[Saved data entries]
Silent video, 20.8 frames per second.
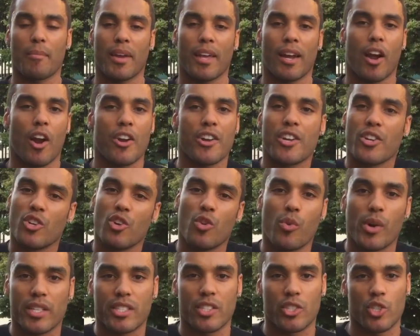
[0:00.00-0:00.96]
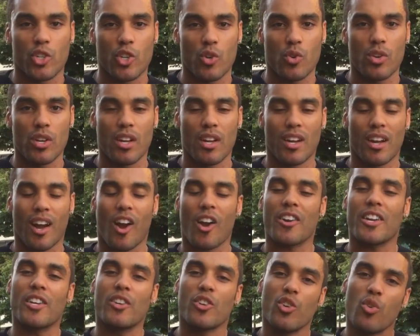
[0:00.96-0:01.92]
man, I already knew what to do. I
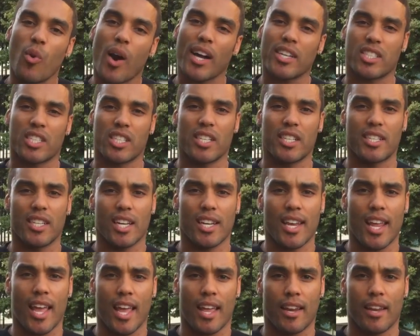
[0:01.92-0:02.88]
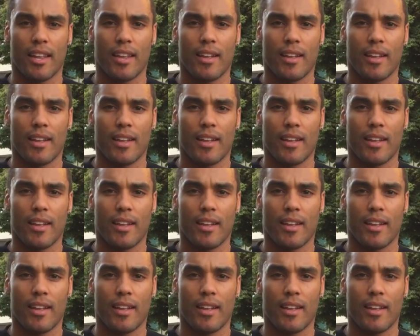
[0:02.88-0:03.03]
already knew I should have done that.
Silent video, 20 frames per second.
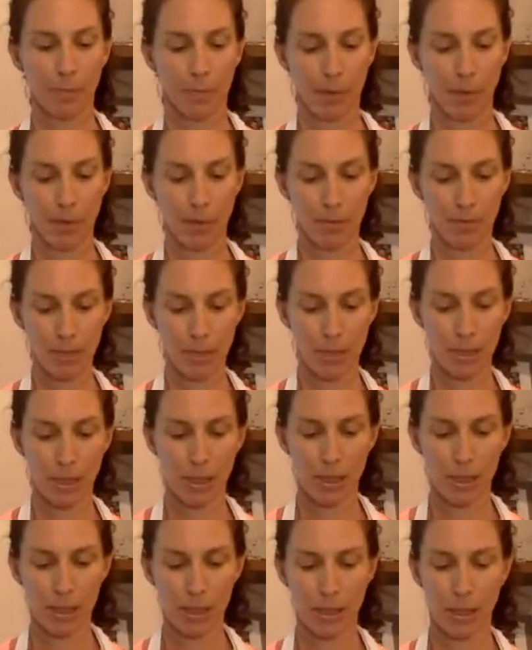And I'm just
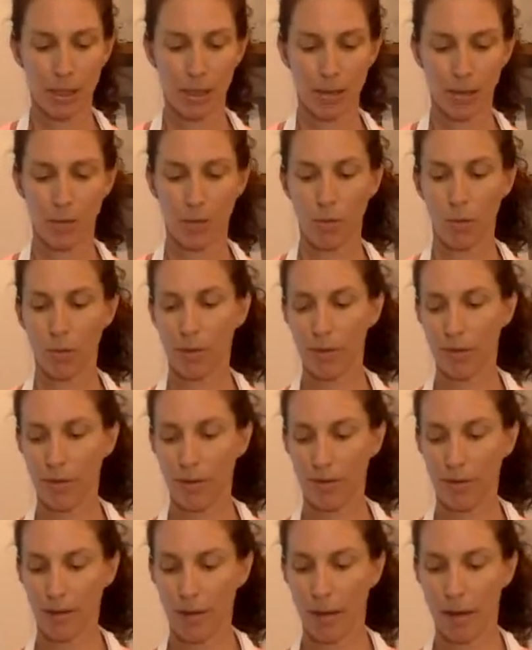going to take a quarter
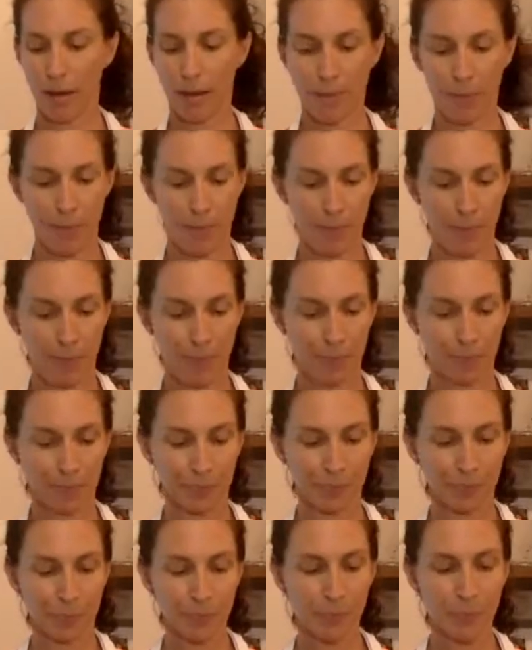of the apple
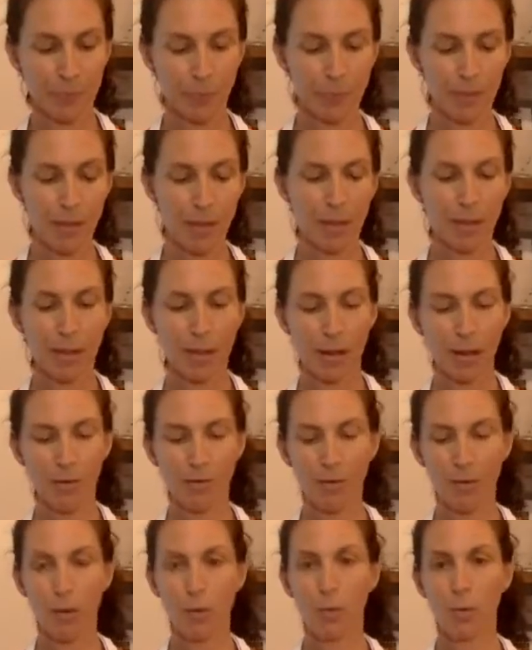that
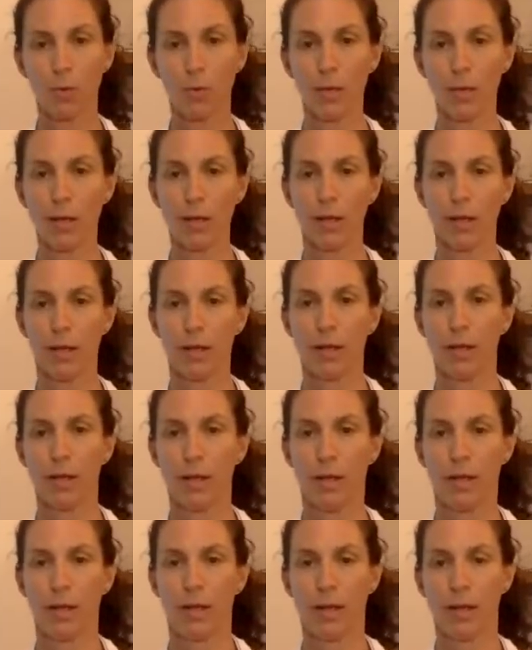I've cored
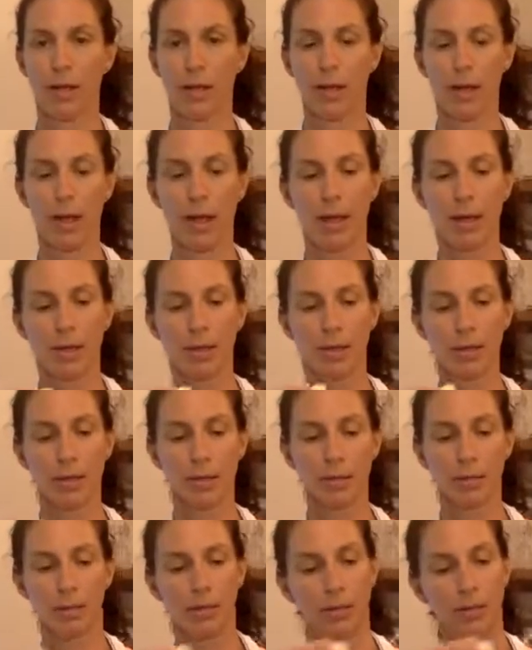and
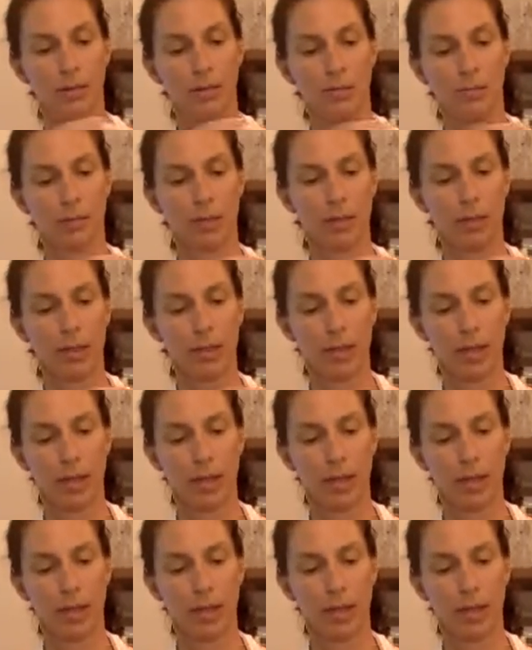run it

YOUR ASSIGNMENT: Every entry above is to be repeated word for word, with all pictures omitted.

RESULT FOR THIS TASK:
Silent video, 20.8 frames per second.
[0:00.00-0:00.96]
[0:00.96-0:01.92]
man, I already knew what to do. I
[0:01.92-0:02.88]
[0:02.88-0:03.03]
already knew I should have done that.
Silent video, 20 frames per second.
And I'm just
going to take a quarter
of the apple
that
I've cored
and
run it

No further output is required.